Try it: Copy every record verbatim but exclude the pictures.

Stored data:
────────────────────

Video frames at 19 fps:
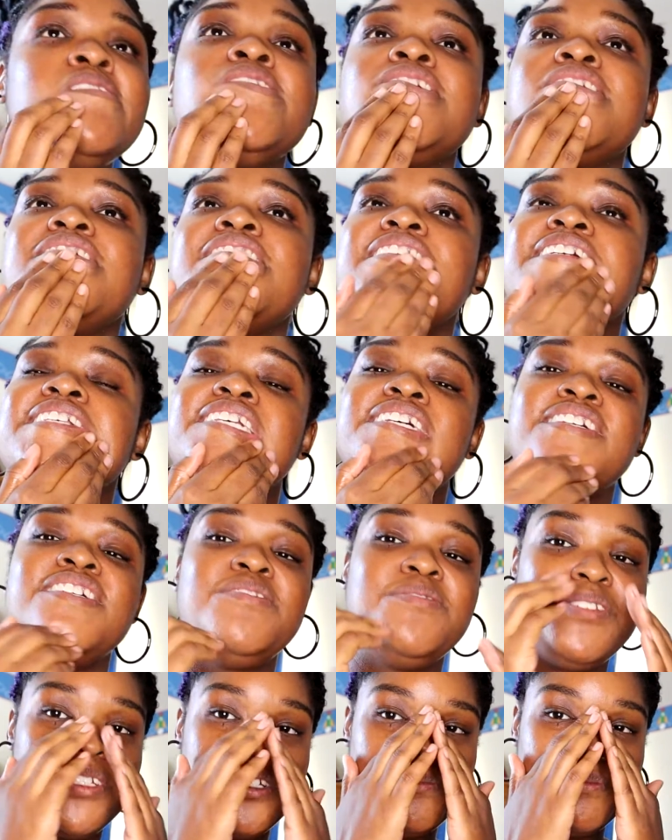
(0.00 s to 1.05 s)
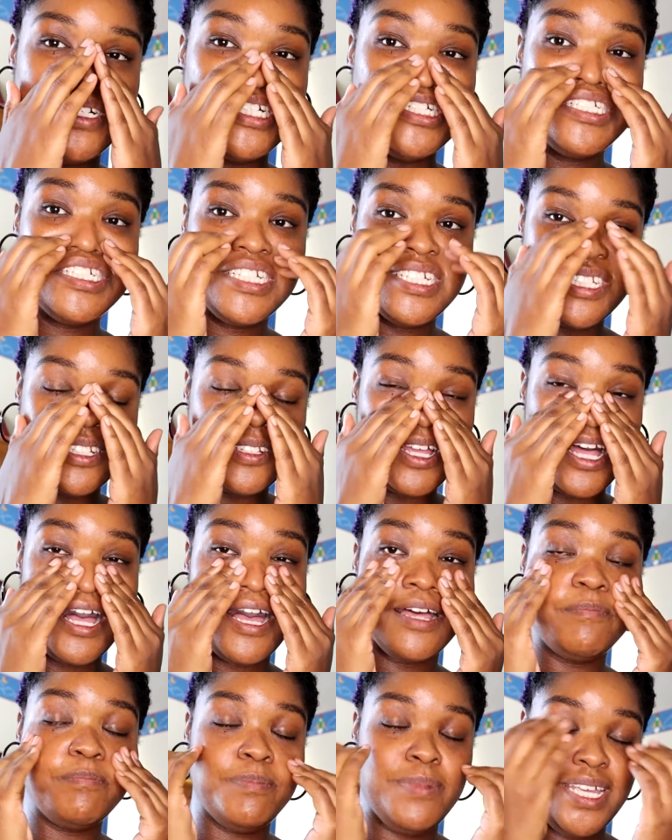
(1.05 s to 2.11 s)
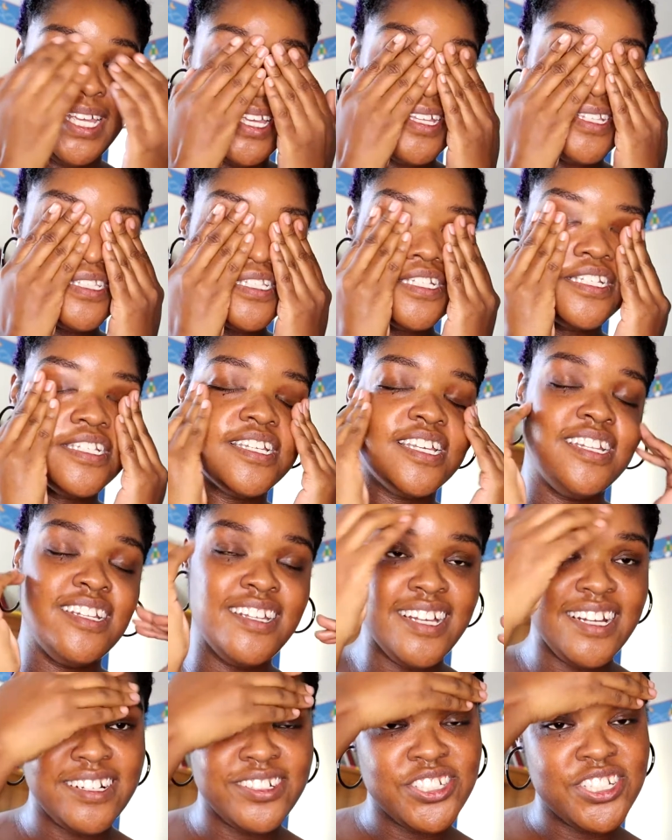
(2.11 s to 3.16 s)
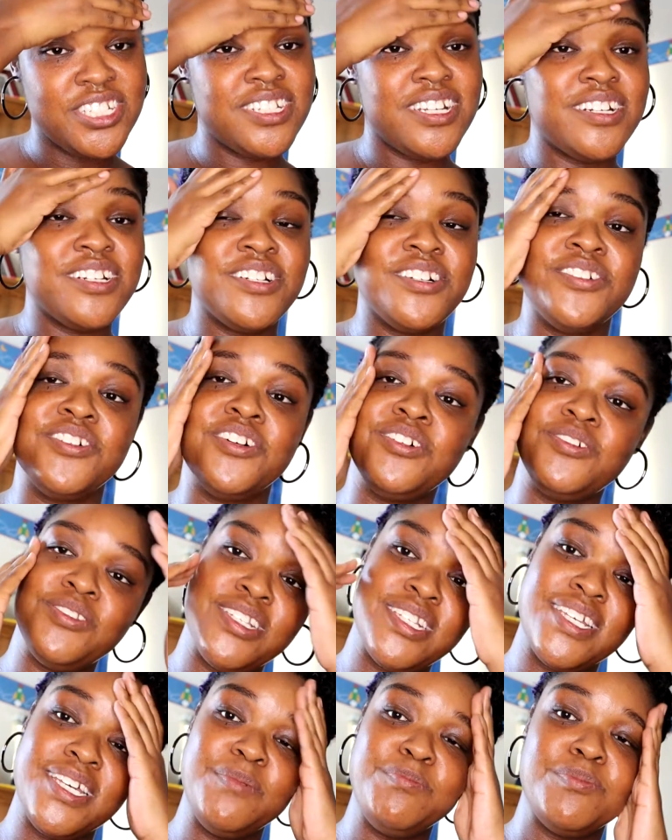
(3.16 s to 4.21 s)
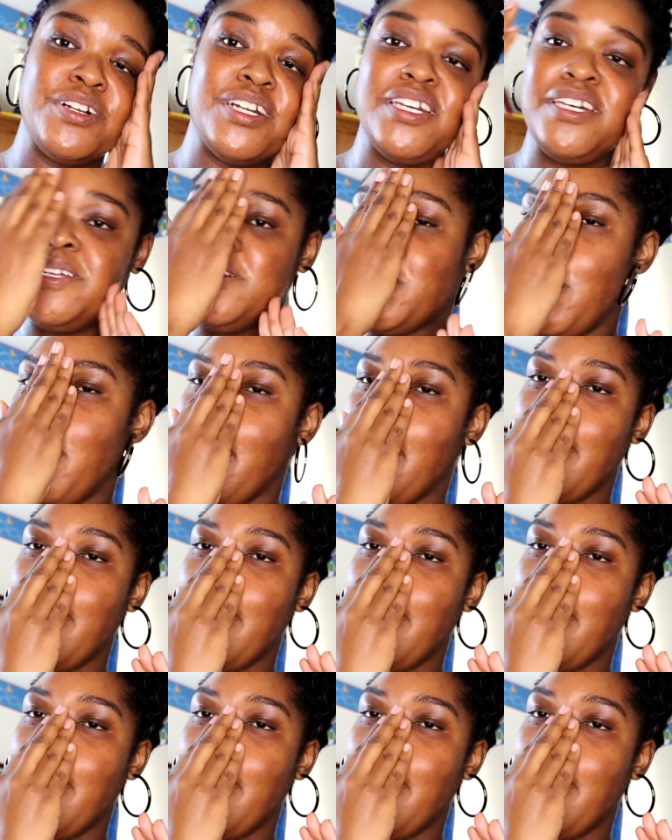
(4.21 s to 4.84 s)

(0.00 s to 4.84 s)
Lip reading: She is a YouTuber. She's big into skincare. She started her own skin brand.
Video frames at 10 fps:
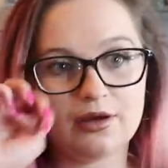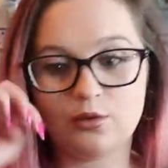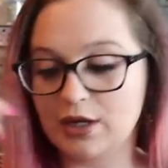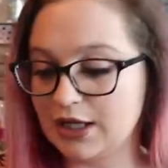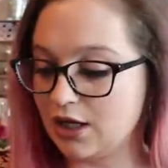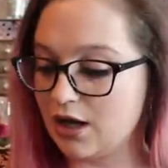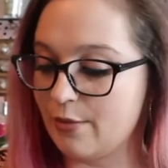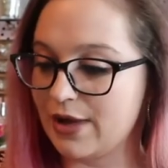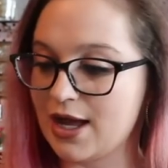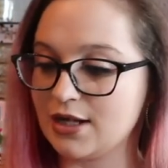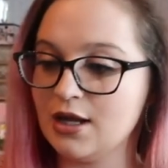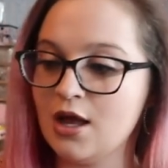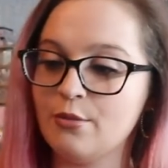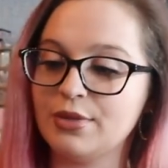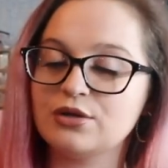I wake up and
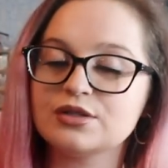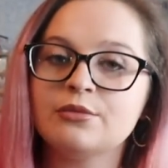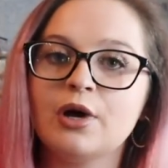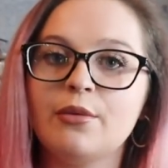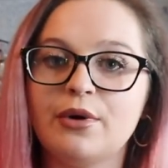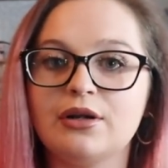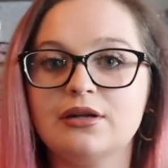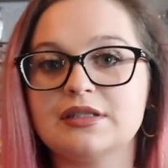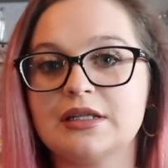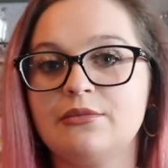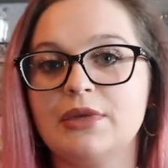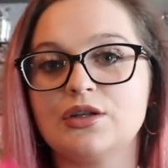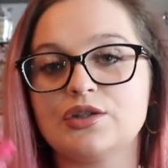because I'm hypoglycemic,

────────────────────

Output for this task:
Video frames at 19 fps:
(0.00 s to 1.05 s)
(1.05 s to 2.11 s)
(2.11 s to 3.16 s)
(3.16 s to 4.21 s)
(4.21 s to 4.84 s)

(0.00 s to 4.84 s)
Lip reading: She is a YouTuber. She's big into skincare. She started her own skin brand.
Video frames at 10 fps:
I wake up and
because I'm hypoglycemic,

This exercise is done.